I am writing this here so as not to embarrass myself on someone else's space, and because I can't see that look people get in their eyes whenever I try to talk about something that matters.

2 comments:

The Clemency File said...

A few minutes ago I received a racist e-mail featuring Obama. I think we have a very long way to go.

Very valid and well written, nothing to be embarrassed about at all.

Nathan Heller said...

You say: "but the way the media are carrying on today is simply continuing to make a song and dance and provide fodder for the bigots. Continuing to make an issue, continuing to highlight an imaginary difference. We have to learn that there is no difference. We all have to learn that and if we can't, we will never be without racism."

True, BUT...

What we are going through over here is a step toward exactly that world. The celebration of the historic nature of this election is a part of that. That Obama won with more of the white vote than any Democrat since Carter (in 76, not 80) is a part of that. That African Americans feel a sense of pride is part of that.
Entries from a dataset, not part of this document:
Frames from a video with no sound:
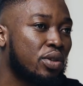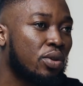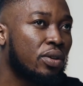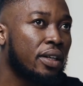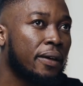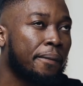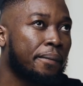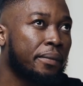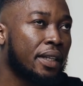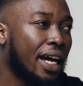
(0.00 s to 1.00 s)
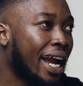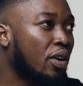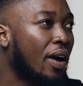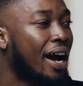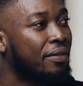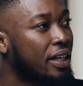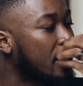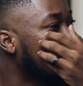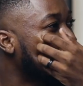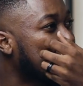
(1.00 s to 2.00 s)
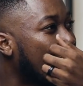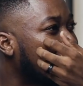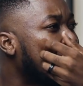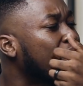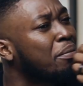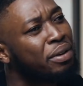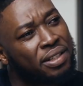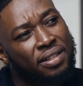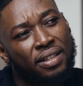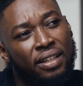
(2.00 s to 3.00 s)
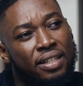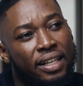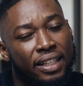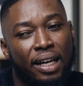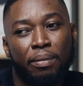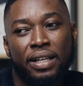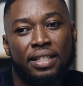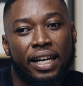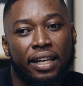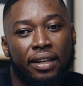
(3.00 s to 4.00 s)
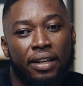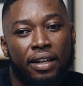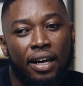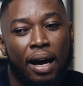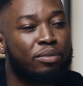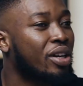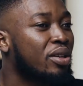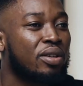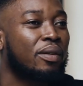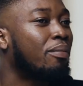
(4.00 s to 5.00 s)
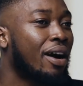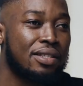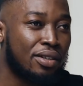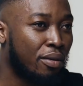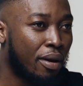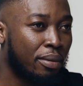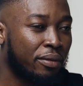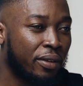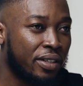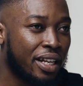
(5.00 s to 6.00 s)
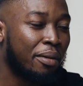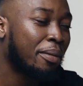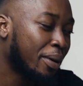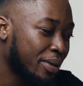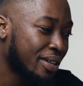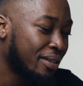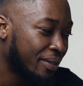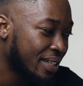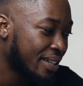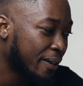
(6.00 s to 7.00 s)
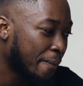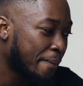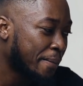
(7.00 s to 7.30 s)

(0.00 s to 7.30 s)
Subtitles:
So I don't have any, I can have ambitions and things like that, but it's like, I'm trying to solve the practical problem first. And I remember I went to an event and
Obama got where he is because he is a talented, inspiring politician. Even the people who don't like him or didn't vote for him acknowledge that. It is a given that Obama was elected in spite of his color, not because of it.

But to deny the historic nature of this, to not celebrate it, is asking the impossible of the human species. It will be talked about, because, to millions of people, it *means* something. And to apparently more people than even the pundits predicted, it means we are closer to the time when race won't matter than even we ourselves realized.